*SUPPLIED DATA*.
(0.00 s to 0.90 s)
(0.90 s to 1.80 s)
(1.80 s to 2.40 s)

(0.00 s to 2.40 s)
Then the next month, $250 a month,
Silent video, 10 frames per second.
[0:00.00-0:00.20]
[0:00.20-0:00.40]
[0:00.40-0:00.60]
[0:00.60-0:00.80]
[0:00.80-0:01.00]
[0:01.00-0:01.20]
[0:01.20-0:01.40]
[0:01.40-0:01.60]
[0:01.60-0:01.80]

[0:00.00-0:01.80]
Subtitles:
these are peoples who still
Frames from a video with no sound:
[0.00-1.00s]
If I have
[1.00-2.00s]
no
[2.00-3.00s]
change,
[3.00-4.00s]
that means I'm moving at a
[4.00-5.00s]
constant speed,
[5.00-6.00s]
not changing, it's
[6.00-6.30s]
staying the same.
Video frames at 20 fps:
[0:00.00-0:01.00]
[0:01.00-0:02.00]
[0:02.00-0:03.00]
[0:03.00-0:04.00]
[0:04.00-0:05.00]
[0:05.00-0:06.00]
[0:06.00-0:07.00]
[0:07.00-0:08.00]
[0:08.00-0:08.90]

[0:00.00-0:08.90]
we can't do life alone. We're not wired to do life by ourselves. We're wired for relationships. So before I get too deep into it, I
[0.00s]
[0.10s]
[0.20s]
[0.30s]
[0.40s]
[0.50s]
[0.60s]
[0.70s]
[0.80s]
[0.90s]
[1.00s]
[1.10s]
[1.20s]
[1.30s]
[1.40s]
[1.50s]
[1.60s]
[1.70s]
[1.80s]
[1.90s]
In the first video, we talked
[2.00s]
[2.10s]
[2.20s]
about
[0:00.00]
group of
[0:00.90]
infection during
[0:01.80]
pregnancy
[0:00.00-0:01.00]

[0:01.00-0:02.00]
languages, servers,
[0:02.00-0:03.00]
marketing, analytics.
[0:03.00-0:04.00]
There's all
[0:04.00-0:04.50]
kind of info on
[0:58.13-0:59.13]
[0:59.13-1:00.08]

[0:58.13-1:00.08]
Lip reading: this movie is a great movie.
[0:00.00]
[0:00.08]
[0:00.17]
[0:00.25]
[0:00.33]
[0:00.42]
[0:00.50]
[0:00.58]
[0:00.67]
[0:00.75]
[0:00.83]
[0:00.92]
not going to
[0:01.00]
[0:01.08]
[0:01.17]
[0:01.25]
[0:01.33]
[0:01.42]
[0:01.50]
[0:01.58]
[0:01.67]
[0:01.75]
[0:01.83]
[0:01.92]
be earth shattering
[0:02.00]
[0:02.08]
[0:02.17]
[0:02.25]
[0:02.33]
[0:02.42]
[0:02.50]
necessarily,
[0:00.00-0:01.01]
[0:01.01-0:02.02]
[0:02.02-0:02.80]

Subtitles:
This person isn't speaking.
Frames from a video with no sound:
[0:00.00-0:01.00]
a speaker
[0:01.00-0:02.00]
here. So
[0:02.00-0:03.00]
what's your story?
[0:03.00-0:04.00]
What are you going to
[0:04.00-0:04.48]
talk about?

*PROBLEM DESCRIPTION*. Give back the listing exactly.

*SOLUTION FOR THIS PROBLEM*.
(0.00 s to 0.90 s)
(0.90 s to 1.80 s)
(1.80 s to 2.40 s)

(0.00 s to 2.40 s)
Then the next month, $250 a month,
Silent video, 10 frames per second.
[0:00.00-0:00.20]
[0:00.20-0:00.40]
[0:00.40-0:00.60]
[0:00.60-0:00.80]
[0:00.80-0:01.00]
[0:01.00-0:01.20]
[0:01.20-0:01.40]
[0:01.40-0:01.60]
[0:01.60-0:01.80]

[0:00.00-0:01.80]
Subtitles:
these are peoples who still
Frames from a video with no sound:
[0.00-1.00s]
If I have
[1.00-2.00s]
no
[2.00-3.00s]
change,
[3.00-4.00s]
that means I'm moving at a
[4.00-5.00s]
constant speed,
[5.00-6.00s]
not changing, it's
[6.00-6.30s]
staying the same.
Video frames at 20 fps:
[0:00.00-0:01.00]
[0:01.00-0:02.00]
[0:02.00-0:03.00]
[0:03.00-0:04.00]
[0:04.00-0:05.00]
[0:05.00-0:06.00]
[0:06.00-0:07.00]
[0:07.00-0:08.00]
[0:08.00-0:08.90]

[0:00.00-0:08.90]
we can't do life alone. We're not wired to do life by ourselves. We're wired for relationships. So before I get too deep into it, I
[0.00s]
[0.10s]
[0.20s]
[0.30s]
[0.40s]
[0.50s]
[0.60s]
[0.70s]
[0.80s]
[0.90s]
[1.00s]
[1.10s]
[1.20s]
[1.30s]
[1.40s]
[1.50s]
[1.60s]
[1.70s]
[1.80s]
[1.90s]
In the first video, we talked
[2.00s]
[2.10s]
[2.20s]
about
[0:00.00]
group of
[0:00.90]
infection during
[0:01.80]
pregnancy
[0:00.00-0:01.00]

[0:01.00-0:02.00]
languages, servers,
[0:02.00-0:03.00]
marketing, analytics.
[0:03.00-0:04.00]
There's all
[0:04.00-0:04.50]
kind of info on
[0:58.13-0:59.13]
[0:59.13-1:00.08]

[0:58.13-1:00.08]
Lip reading: this movie is a great movie.
[0:00.00]
[0:00.08]
[0:00.17]
[0:00.25]
[0:00.33]
[0:00.42]
[0:00.50]
[0:00.58]
[0:00.67]
[0:00.75]
[0:00.83]
[0:00.92]
not going to
[0:01.00]
[0:01.08]
[0:01.17]
[0:01.25]
[0:01.33]
[0:01.42]
[0:01.50]
[0:01.58]
[0:01.67]
[0:01.75]
[0:01.83]
[0:01.92]
be earth shattering
[0:02.00]
[0:02.08]
[0:02.17]
[0:02.25]
[0:02.33]
[0:02.42]
[0:02.50]
necessarily,
[0:00.00-0:01.01]
[0:01.01-0:02.02]
[0:02.02-0:02.80]

Subtitles:
This person isn't speaking.
Frames from a video with no sound:
[0:00.00-0:01.00]
a speaker
[0:01.00-0:02.00]
here. So
[0:02.00-0:03.00]
what's your story?
[0:03.00-0:04.00]
What are you going to
[0:04.00-0:04.48]
talk about?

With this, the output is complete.